I will re-check my wording on the contradiction.
And I have added w' = -v at the end as well.
 

FAQ: Prove: The Additive Inverse of any vector is unique

1) What is an additive inverse of a vector?

An additive inverse of a vector is a vector that, when added to the original vector, results in a zero vector. In other words, it is the negative of the original vector.

2) Why is the additive inverse of any vector unique?

The additive inverse of any vector is unique because it is determined by the properties of vector addition.
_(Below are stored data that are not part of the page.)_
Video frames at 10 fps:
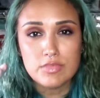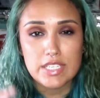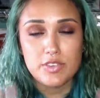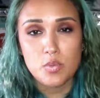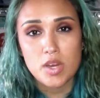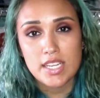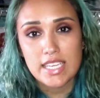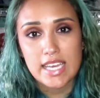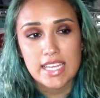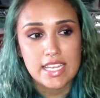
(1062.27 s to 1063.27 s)
if you want to
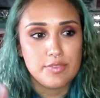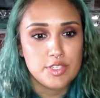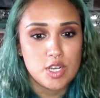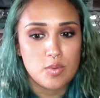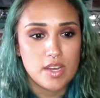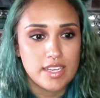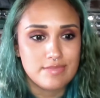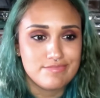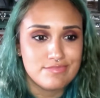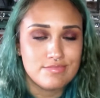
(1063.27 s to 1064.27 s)
get it, if you don't want it,
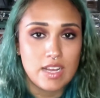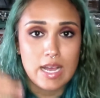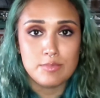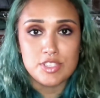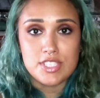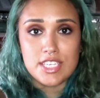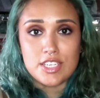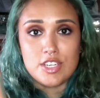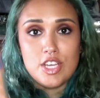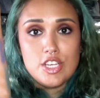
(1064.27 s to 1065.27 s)
I'm just
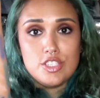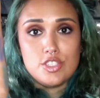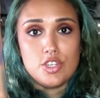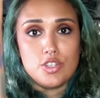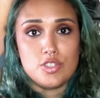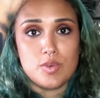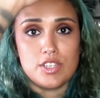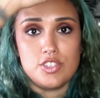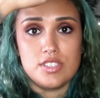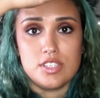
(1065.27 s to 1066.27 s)
here to show you
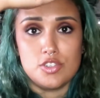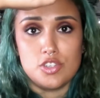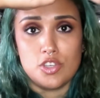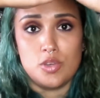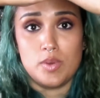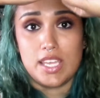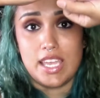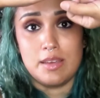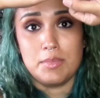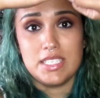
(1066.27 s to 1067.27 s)
swatches and show you what
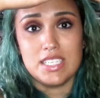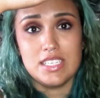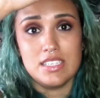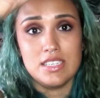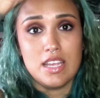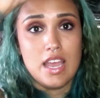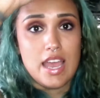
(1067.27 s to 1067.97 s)
can be done,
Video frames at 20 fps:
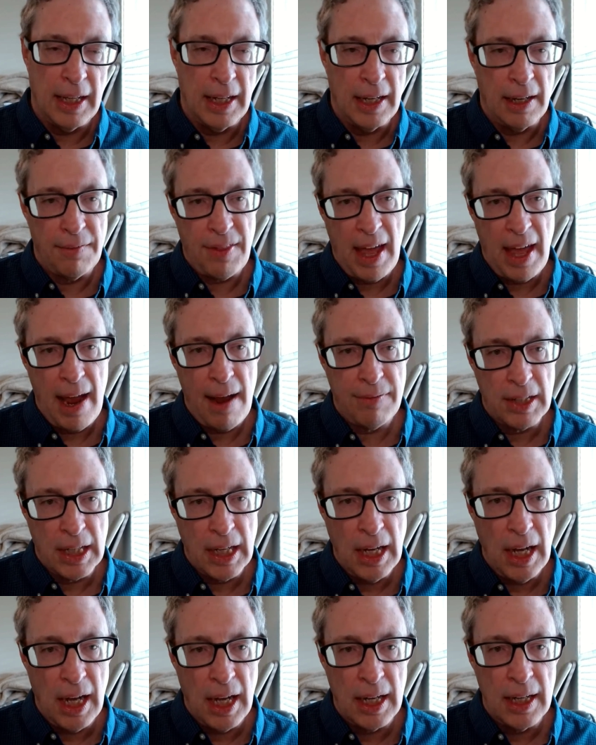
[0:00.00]
And if they have to
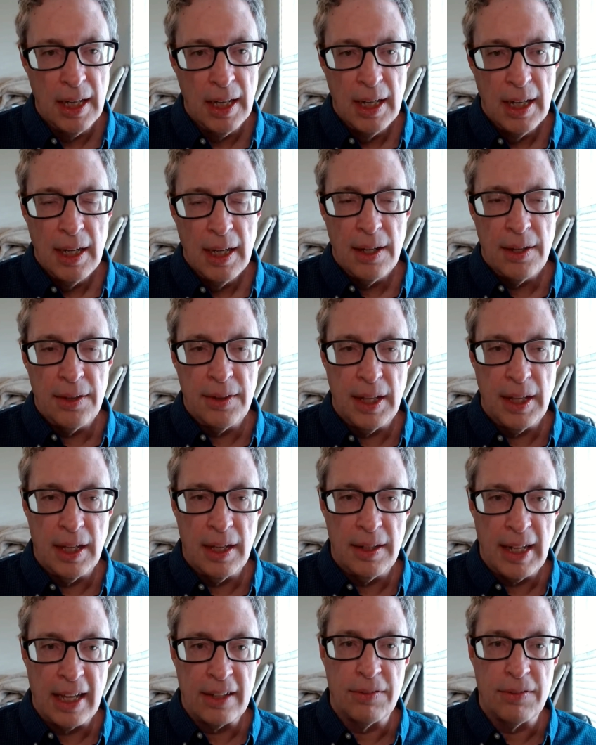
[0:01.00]
cut,
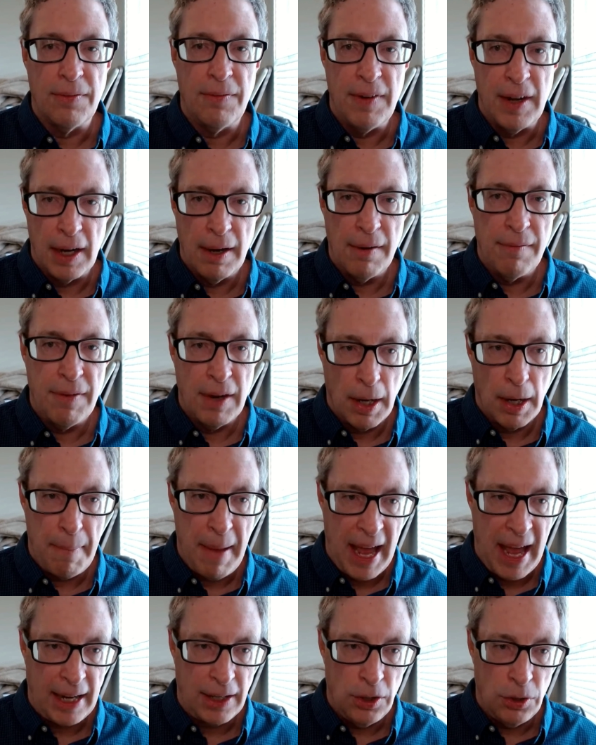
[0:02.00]
then that's very, very
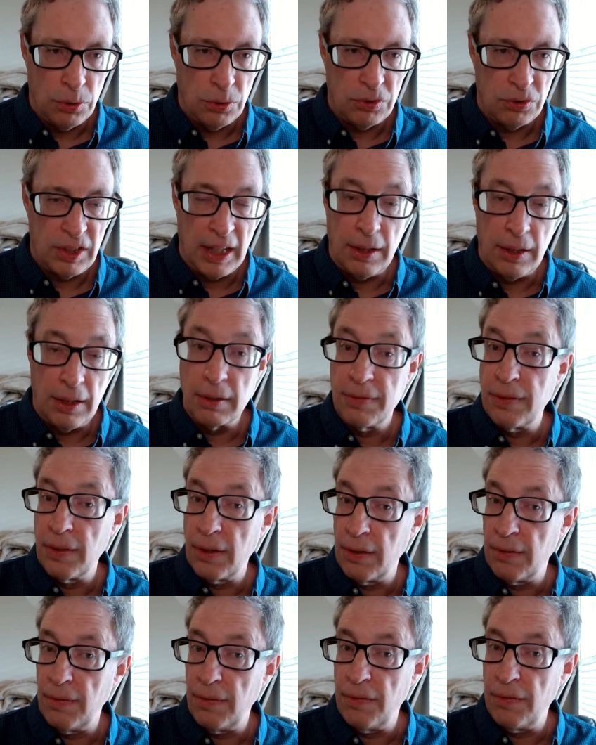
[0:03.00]
bad news, either for
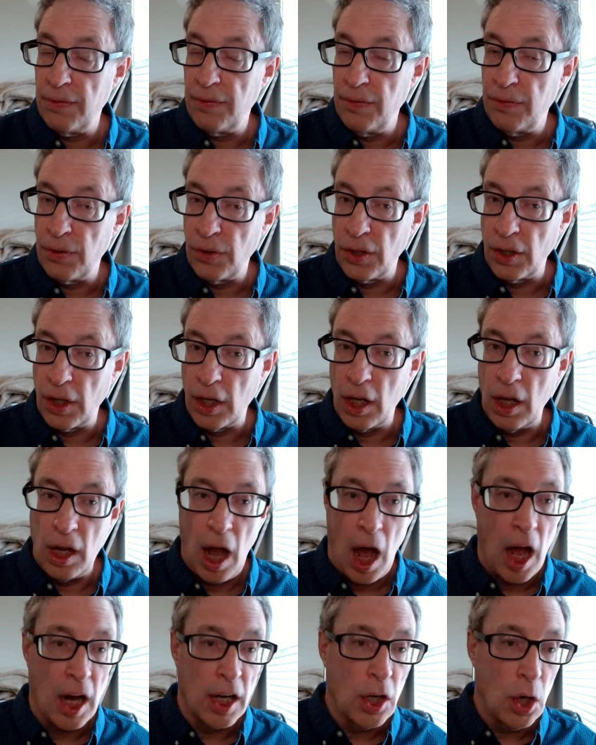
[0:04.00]
the
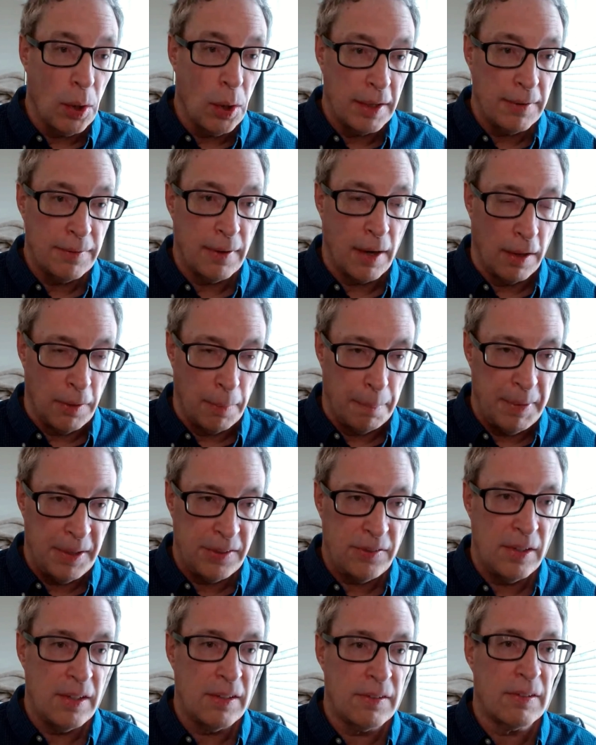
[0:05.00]
ongoing of the
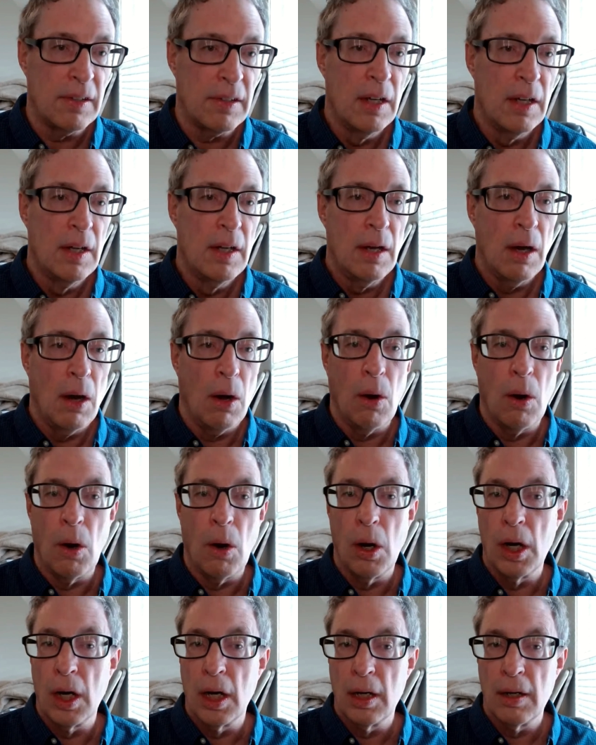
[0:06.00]
business
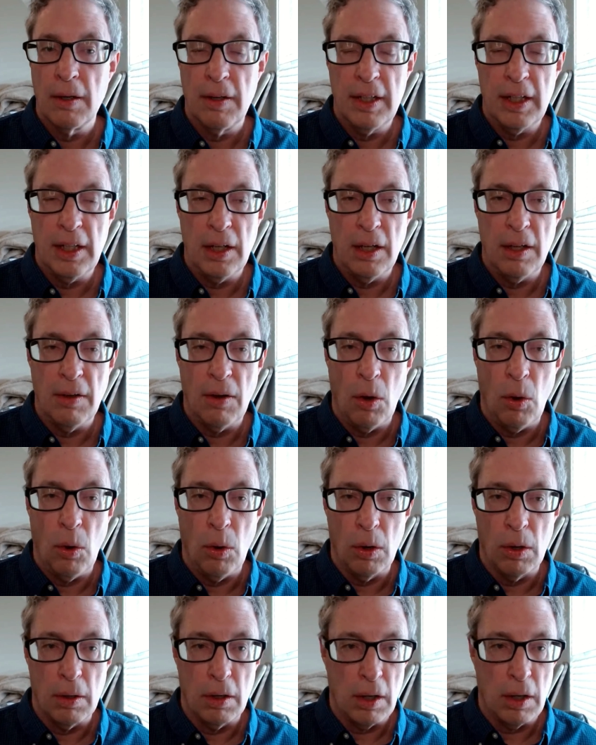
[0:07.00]
or
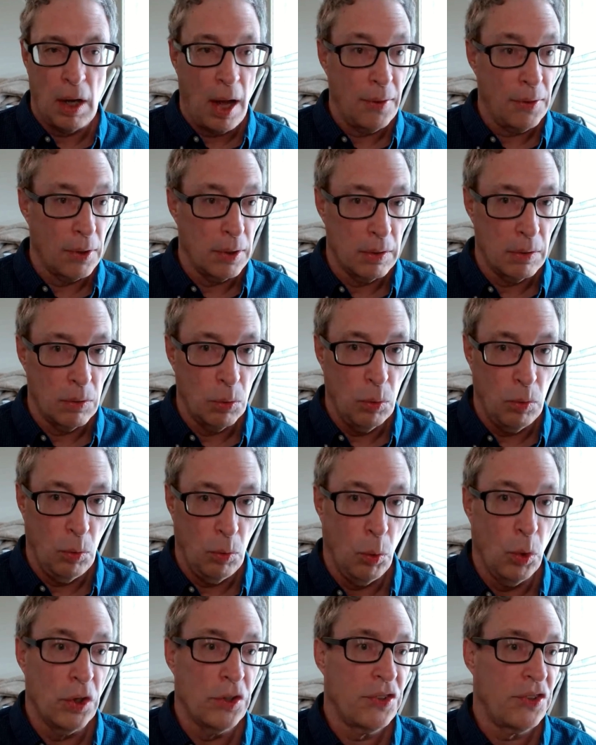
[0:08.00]
or other
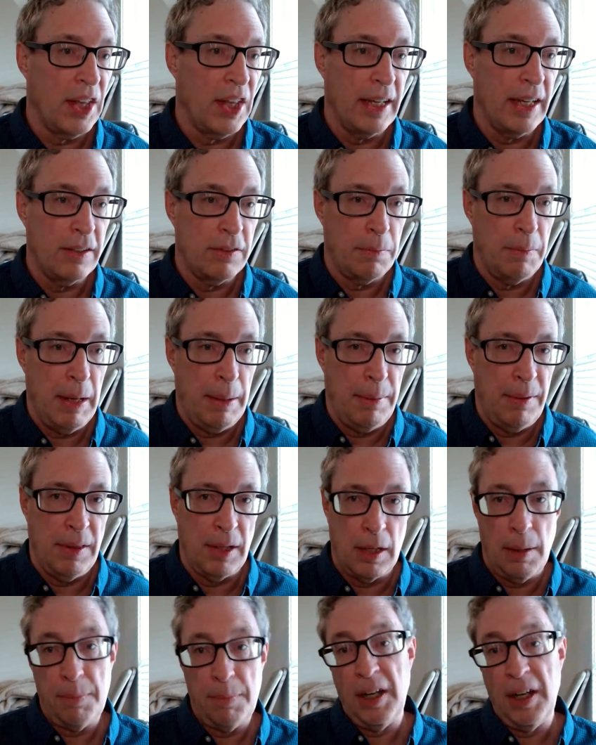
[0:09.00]
worse things. Maybe the
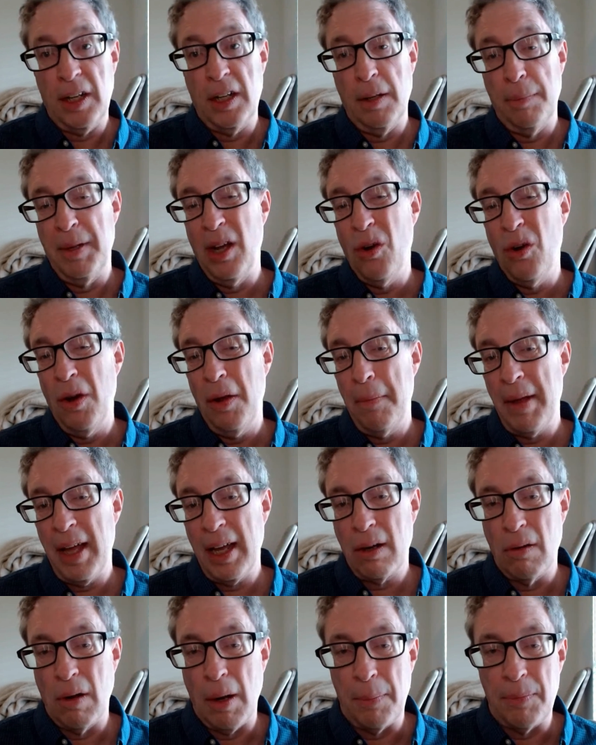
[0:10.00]
company could be going
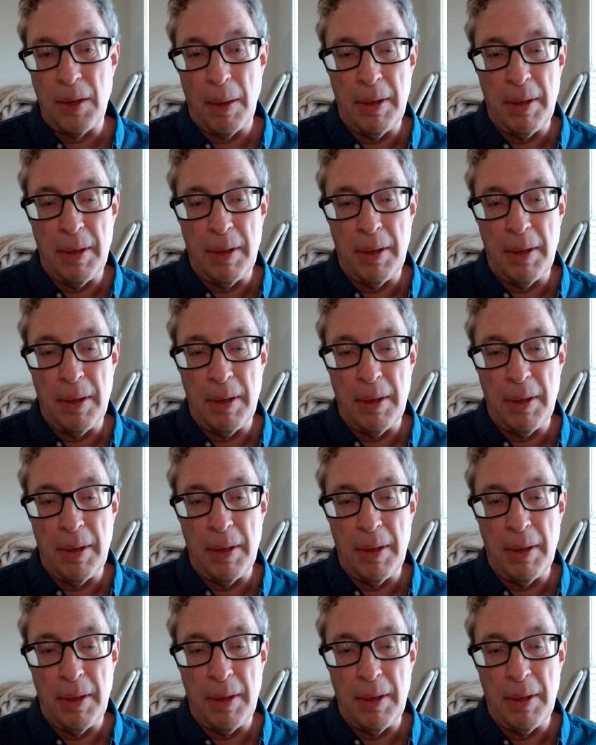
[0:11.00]
bankrupt.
When two vectors are added, the resulting vector must have the same magnitude and direction as their sum. Therefore, the additive inverse of a vector can only be one specific vector that satisfies this condition.

3) How is the uniqueness of the additive inverse proven?

The uniqueness of the additive inverse can be proven using the properties of vector addition and the definition of an additive inverse. By assuming that there are two different additive inverses for a vector, and then showing that they must be the same, we can prove that the additive inverse is unique.

4) Can the uniqueness of the additive inverse be applied to all vectors?

Yes, the uniqueness of the additive inverse can be applied to all vectors, regardless of their magnitude or direction. This is because the properties of vector addition and the definition of an additive inverse hold true for all vectors in a vector space.

5) How is the uniqueness of the additive inverse useful in mathematics and science?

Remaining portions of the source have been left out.